_Assigned task_:
From the first line to the last, transcribe the data exactly and skip the pictures.

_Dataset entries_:
------------------------------------
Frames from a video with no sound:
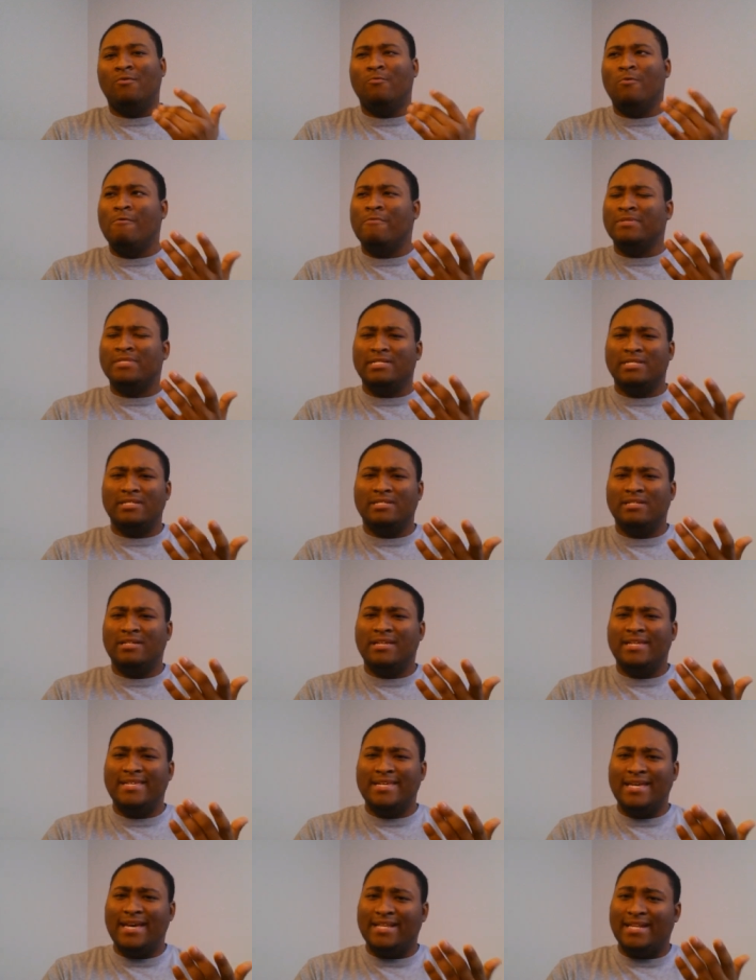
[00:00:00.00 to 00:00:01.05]
what was it?
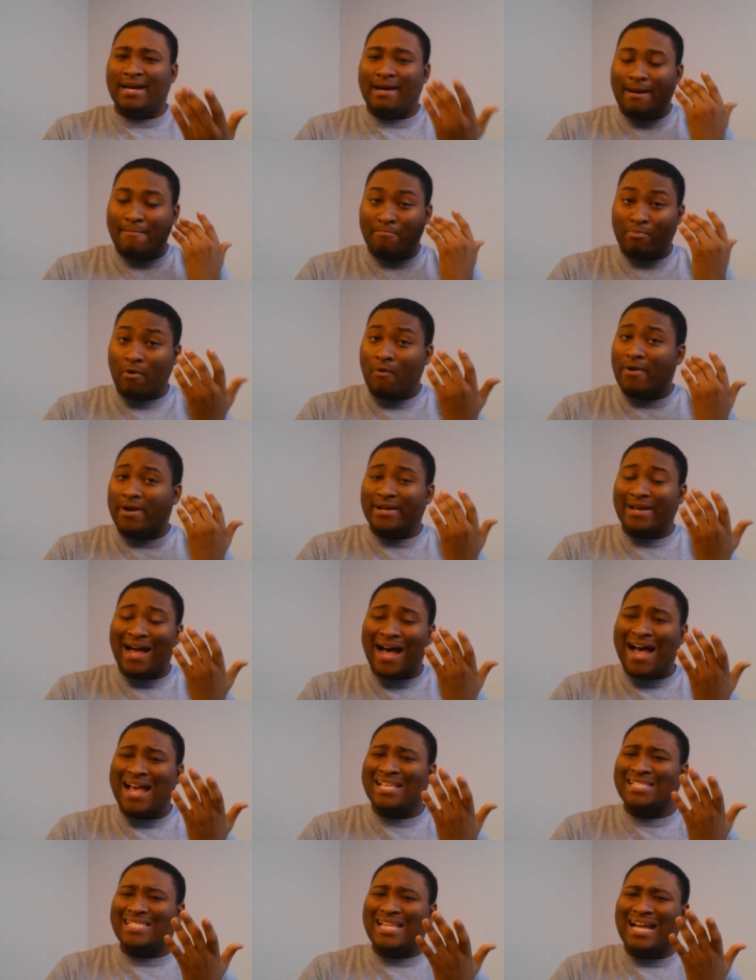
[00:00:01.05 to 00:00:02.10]
He had a broken
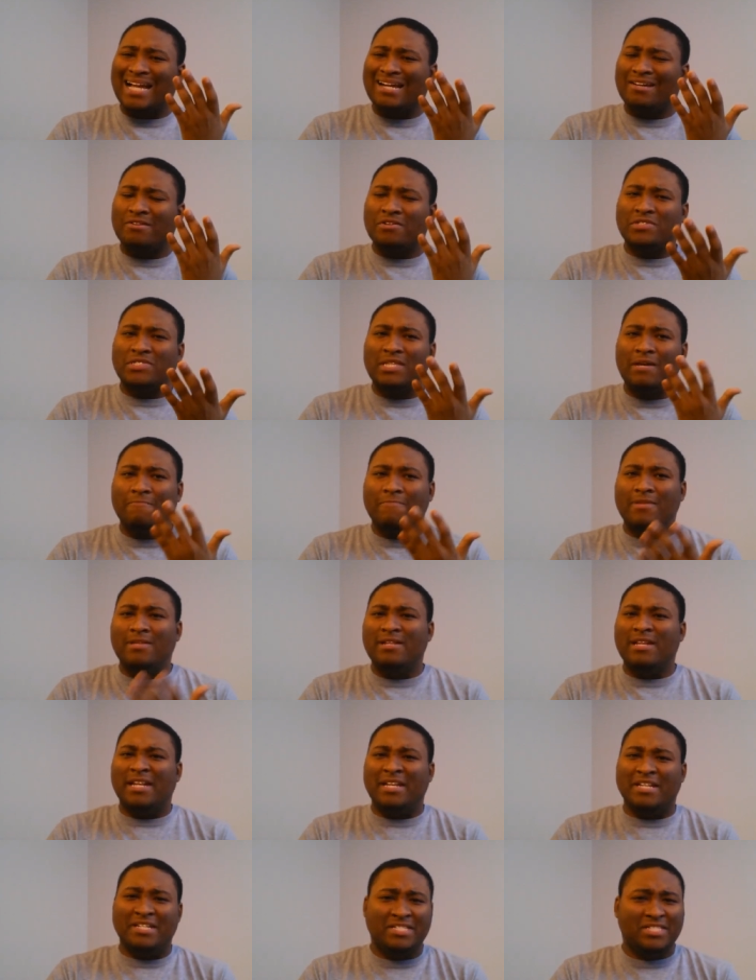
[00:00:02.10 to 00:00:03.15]
eye socket or something,
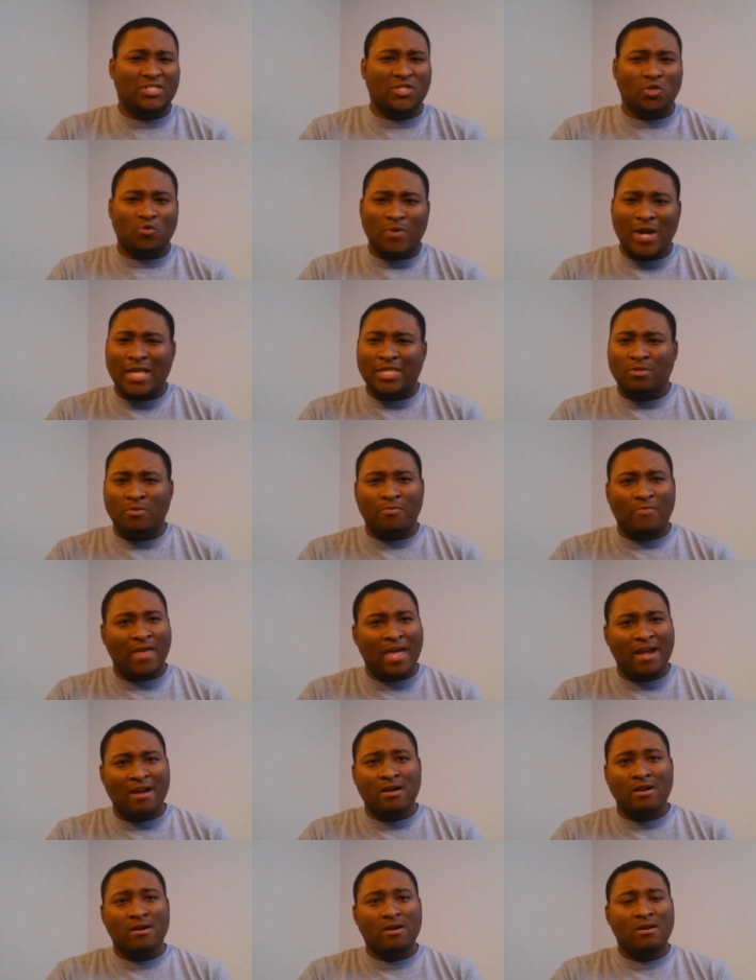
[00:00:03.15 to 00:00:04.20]
and he still wrestled
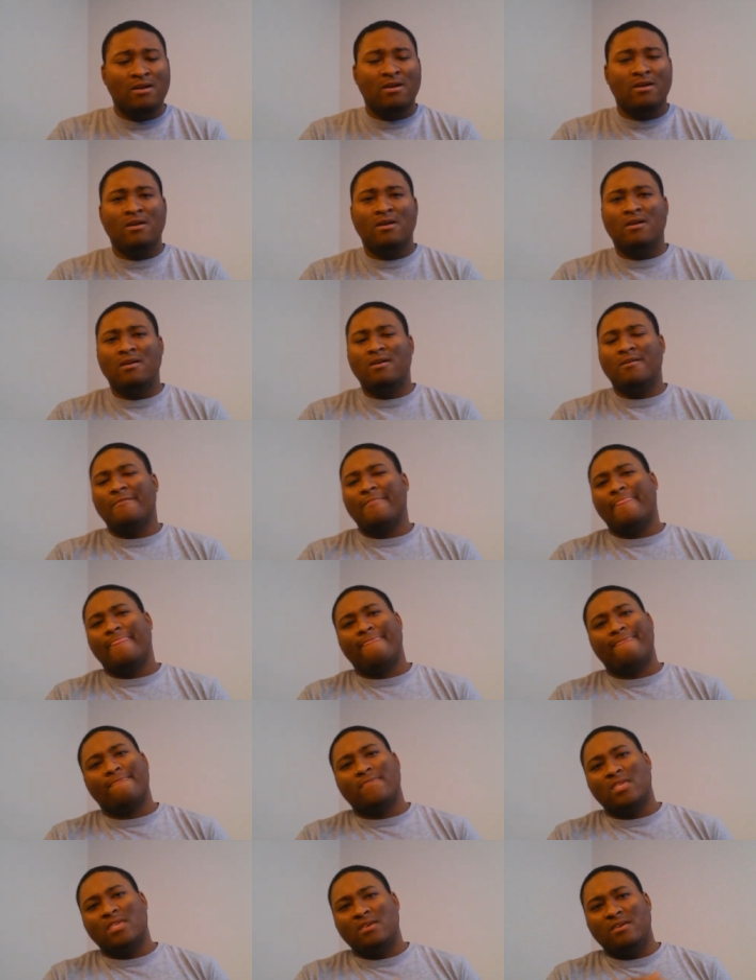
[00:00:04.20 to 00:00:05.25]
there.
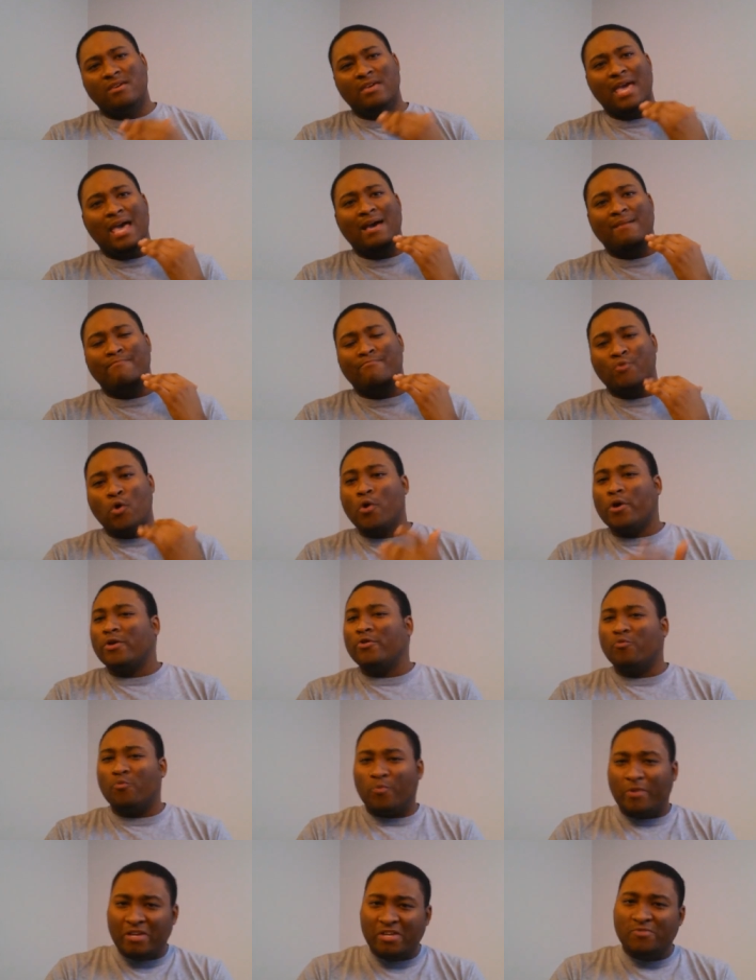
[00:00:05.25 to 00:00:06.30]
He had
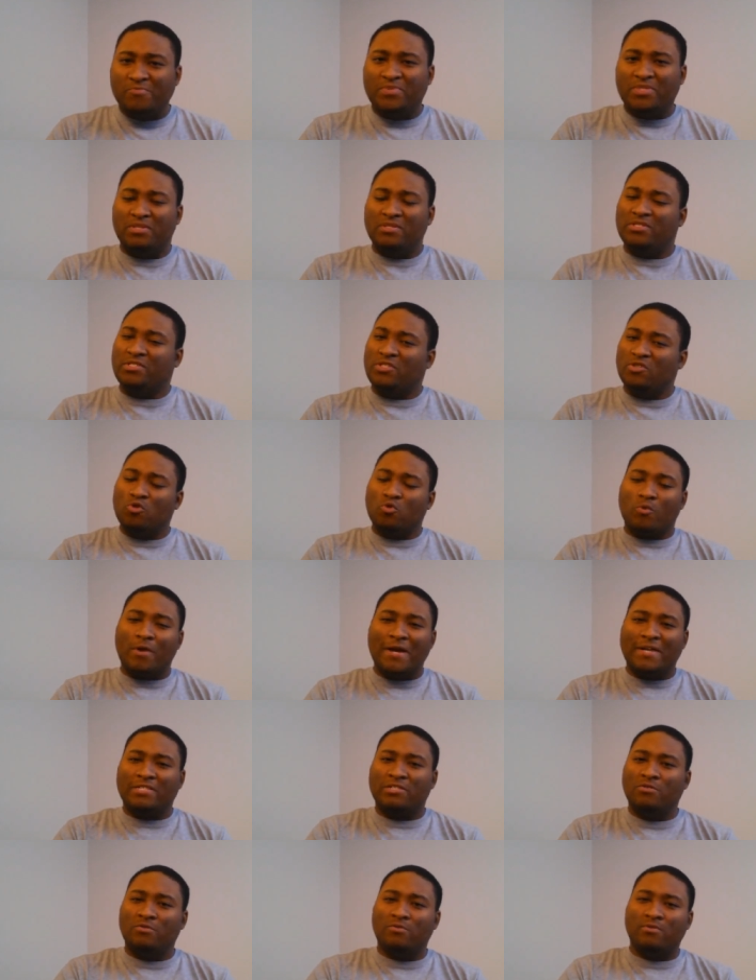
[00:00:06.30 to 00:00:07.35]
broken ribs and still
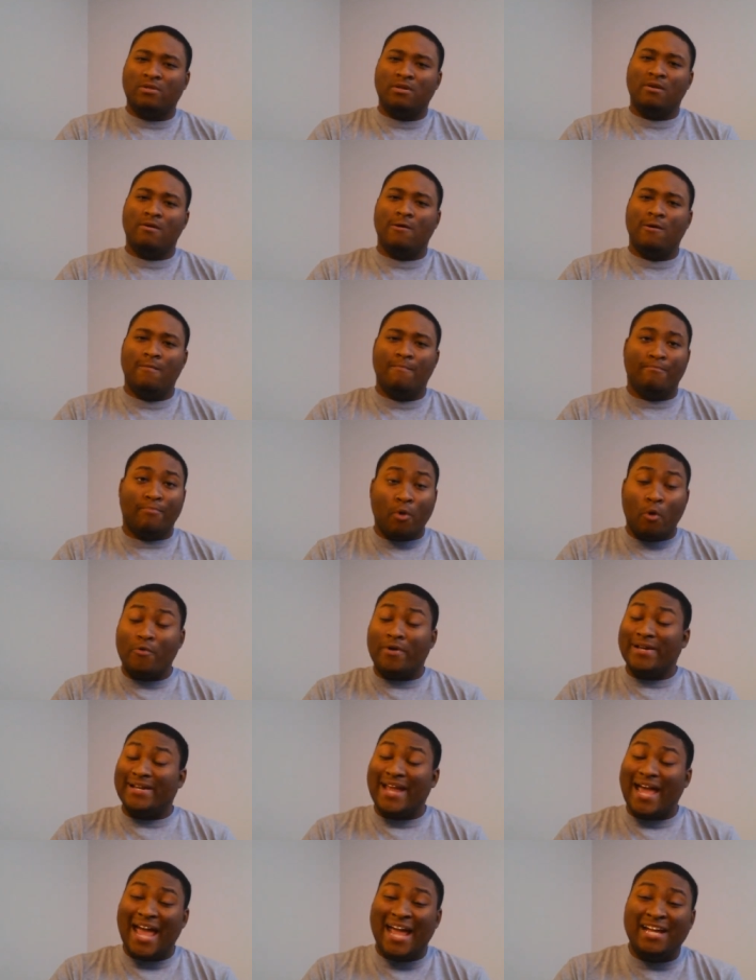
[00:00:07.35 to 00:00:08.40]
wrestled.
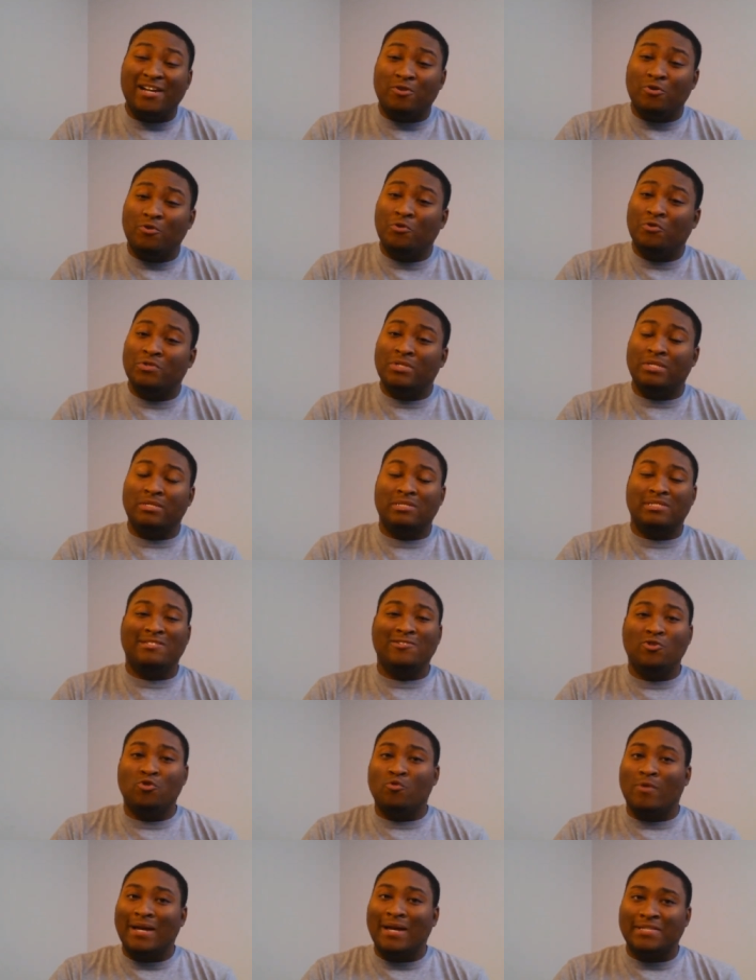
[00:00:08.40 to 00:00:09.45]
Broken ankles and
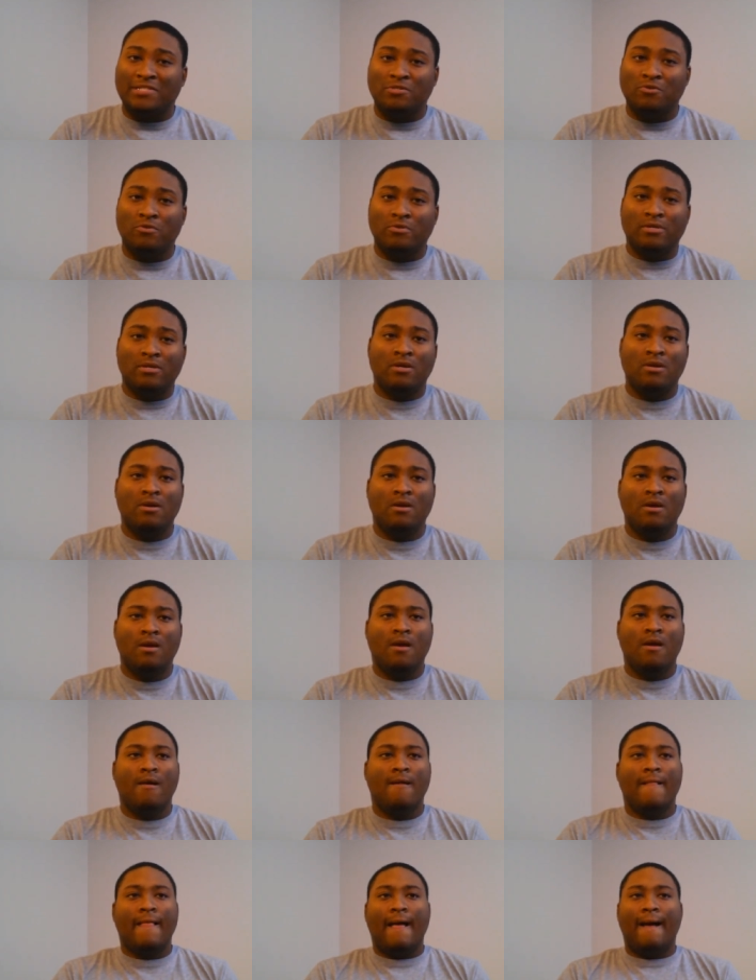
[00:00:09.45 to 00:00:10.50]
still wrestled.
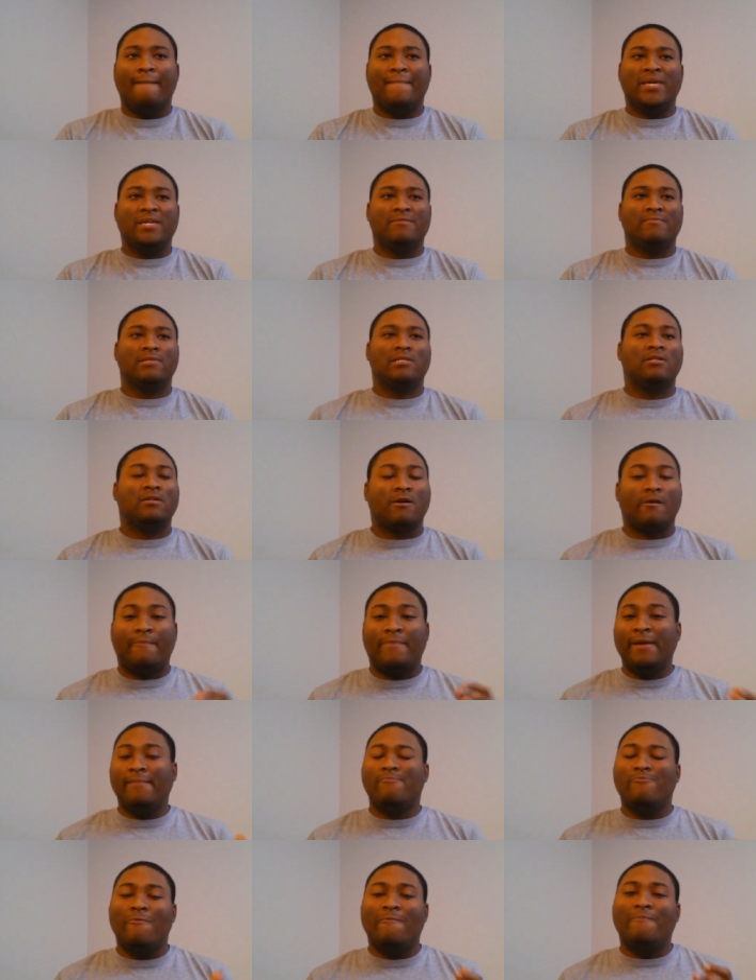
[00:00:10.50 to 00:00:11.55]
I mean, look,
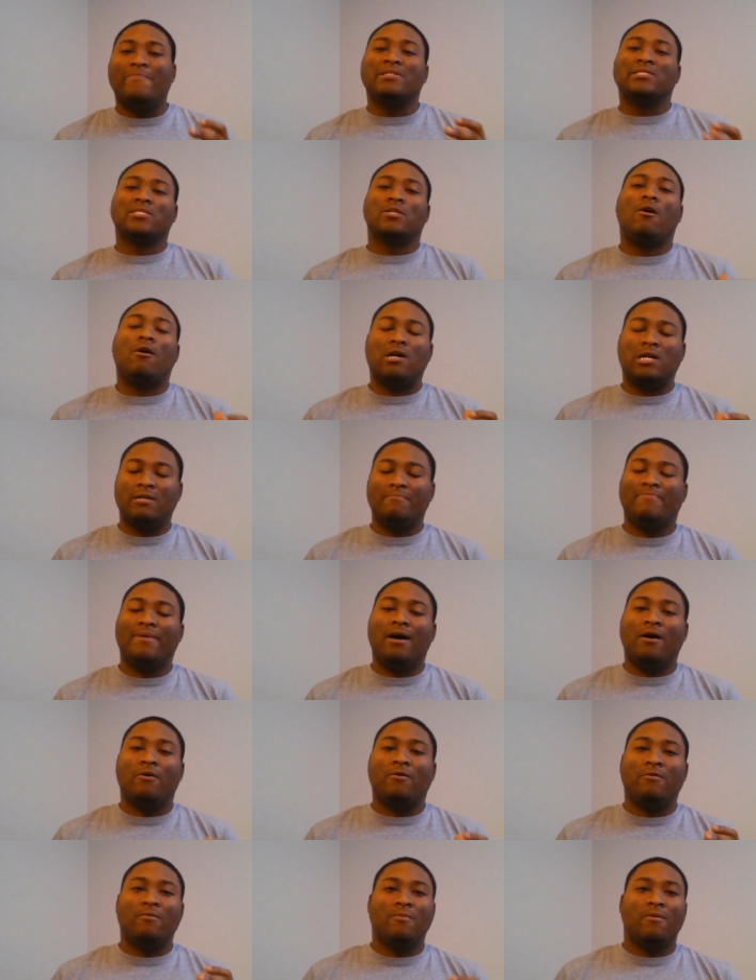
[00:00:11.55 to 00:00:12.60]
people have been talking
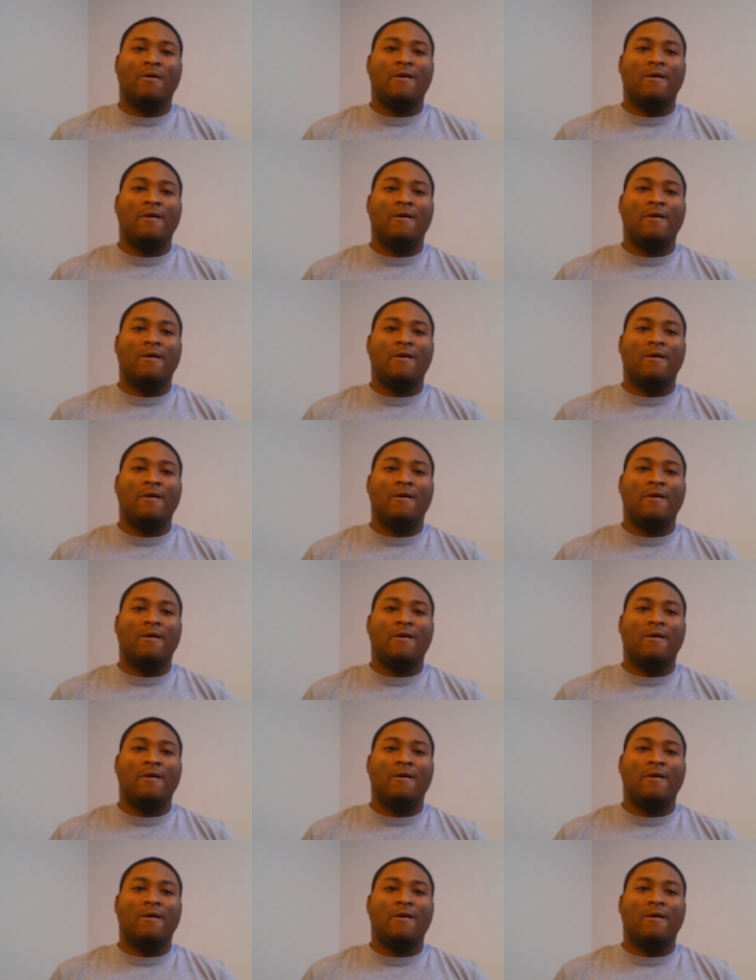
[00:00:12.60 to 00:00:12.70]
about,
------------------------------------
_Answer to this task_:
Frames from a video with no sound:
[00:00:00.00 to 00:00:01.05]
what was it?
[00:00:01.05 to 00:00:02.10]
He had a broken
[00:00:02.10 to 00:00:03.15]
eye socket or something,
[00:00:03.15 to 00:00:04.20]
and he still wrestled
[00:00:04.20 to 00:00:05.25]
there.
[00:00:05.25 to 00:00:06.30]
He had
[00:00:06.30 to 00:00:07.35]
broken ribs and still
[00:00:07.35 to 00:00:08.40]
wrestled.
[00:00:08.40 to 00:00:09.45]
Broken ankles and
[00:00:09.45 to 00:00:10.50]
still wrestled.
[00:00:10.50 to 00:00:11.55]
I mean, look,
[00:00:11.55 to 00:00:12.60]
people have been talking
[00:00:12.60 to 00:00:12.70]
about,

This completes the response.